E ovviamente, tutto questo si svolge nella meravigliosa Mantova, quella piccola capitale culturale che la storia ci invidia, un gioiello di scoperte casuali e incontri fortuiti, con palazzi gonzagheschi da far impallidire Airbnb, biciclette scassate e violini, architetture di Leon Battista Alberti che nemmeno ti fanno domandare “ma cosa ne sanno loro di modernità?”, quadri di Rubens, angeli di Mantegna a profusione e perfino agnoli in brodo degni di uno special di Masterchef. Senza dimenticare l’organo di Santa Barbara dove suonava Monteverdi e i concerti a mezzanotte nella rotonda romanica di San Lorenzo. Insomma, la gloriosa Italia che riesce a farsi amare e odiare nello stesso tempo.
Il festival è un’ecosistema di artisti, appassionati, addetti ai lavori che ridefinisce la musica come comunità, polis e persino Patria spirituale, senza quella solita sbrodolata di “rinunzia a ogni speranza”. A Trame sonore la musica “colta” non è un linguaggio da museo di archeologia musicale, ma qualcosa di attualissimo, necessario, indispensabile e parola dell’organizzazione – addirittura urgente.
Questo miracolo si ripete ogni anno, come per magia o forse grazie al “Preziosissimo Sangue” sotto la cupola di Juvarra in Sant’Andrea. Gli artisti, anche quelli di caratura mondiale, accorrono gratis, mossi più da affetto o amicizia che da slogan sulle politiche culturali. Vengono sponsorizzati solo per viaggio, vitto e alloggio perché mica si può pensare che l’arte, l’istruzione musicale e la cultura si possano pagare! La gestione è affidata a una squadra da “sette samurai”: sette persone, trenta collaboratori e un manipolo di volontari giovani e – per fortuna – efficienti.
L’intero baraccone costa la miseria di 500 mila euro. Forse una mancia visto il magnifico spettacolo di fede artistica. Lo Stato partecipa con 47.276 euro, il Comune si cimenta con 60 mila, mentre la Regione Lombardia regala la bellezza di 2.500 euro, probabilmente in segno di pura ironia. Il resto arriva da sponsor, mecenati e un misero 18% di incassi da biglietteria.
Il punto è che il miracolo non si può eternamente tenere in panchina: il festival ha toccato il limite massimo, necessita disperatamente di una mano per fare il salto di qualità, assumere uno staff permanente e, magari, per iniziare a pagare (minimo, si spera almeno una birra) gli artisti, soprattutto i più giovani e meno noti perché, come ricorda il vulcanico direttore artistico Carlo Fabiano,
Carlo Fabiano said:
“La musica non è un hobby, ma un lavoro.”
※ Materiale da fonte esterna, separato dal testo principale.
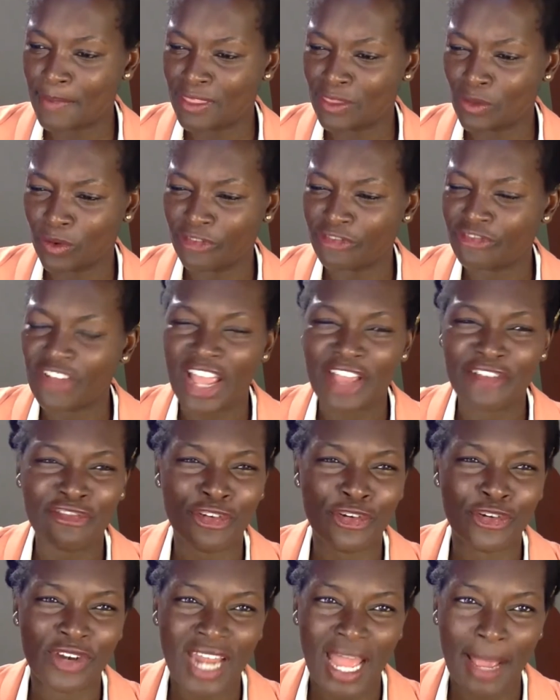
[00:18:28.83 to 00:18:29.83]
and there were
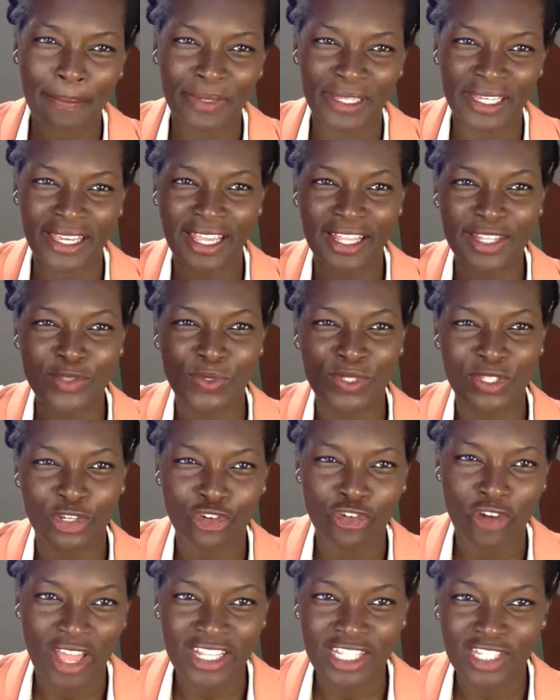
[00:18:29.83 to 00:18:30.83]
500 applicants, was
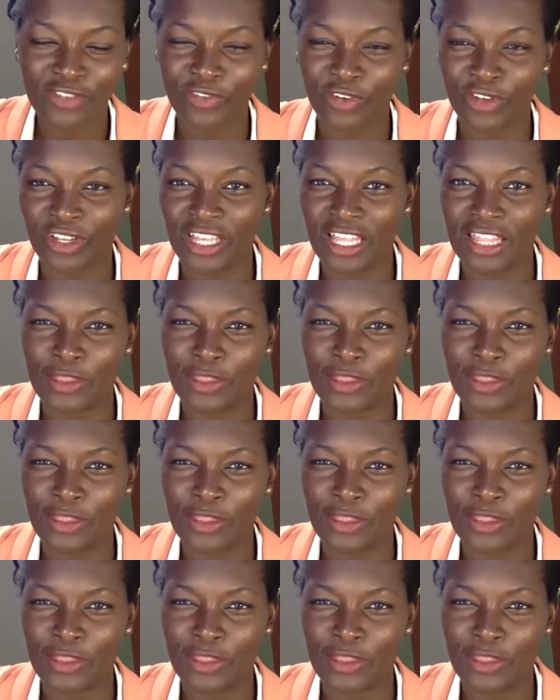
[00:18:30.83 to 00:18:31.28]
a transfer,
Insomma, il festival ha bisogno di denari veri, quella che i regolamenti, gli algoritmi, l’articolo 6 e il comma 4 chiamano “finanziamenti” ma che in realtà sembrano a tutti gli effetti atti di fede verso la cultura.
Meriterebbe di più. Meriterebbe una politica che non si limiti alla ritualità delle cifre e dei decreti, ma che riconosca questo esercito di anime perse, dedite a qualcosa che, incredibile ma vero, è ancora il Bello e il Buono. Lo meriterebbe, signor ministro, che forse ignora o finge di ignorare cosa si cela dietro queste quinte di passione matta e disperazione quotidiana: il cuore pulsante di una cultura che non vuole morire, almeno non così.